● Input for this task
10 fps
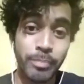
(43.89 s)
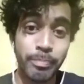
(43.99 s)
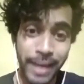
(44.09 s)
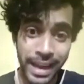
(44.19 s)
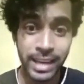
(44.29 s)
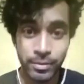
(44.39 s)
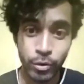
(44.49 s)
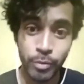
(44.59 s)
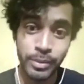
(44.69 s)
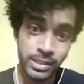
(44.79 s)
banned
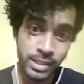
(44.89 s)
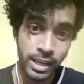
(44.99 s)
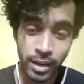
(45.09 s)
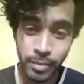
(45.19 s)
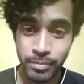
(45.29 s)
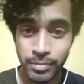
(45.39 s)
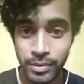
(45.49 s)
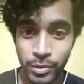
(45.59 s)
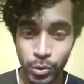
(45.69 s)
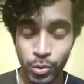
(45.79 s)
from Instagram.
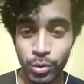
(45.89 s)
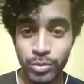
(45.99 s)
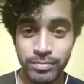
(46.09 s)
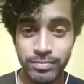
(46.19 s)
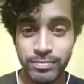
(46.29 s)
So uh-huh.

● To do
Provide a precise transcription of the listing, excluding each picture.

● Response to the exercise
10 fps
(43.89 s)
(43.99 s)
(44.09 s)
(44.19 s)
(44.29 s)
(44.39 s)
(44.49 s)
(44.59 s)
(44.69 s)
(44.79 s)
banned
(44.89 s)
(44.99 s)
(45.09 s)
(45.19 s)
(45.29 s)
(45.39 s)
(45.49 s)
(45.59 s)
(45.69 s)
(45.79 s)
from Instagram.
(45.89 s)
(45.99 s)
(46.09 s)
(46.19 s)
(46.29 s)
So uh-huh.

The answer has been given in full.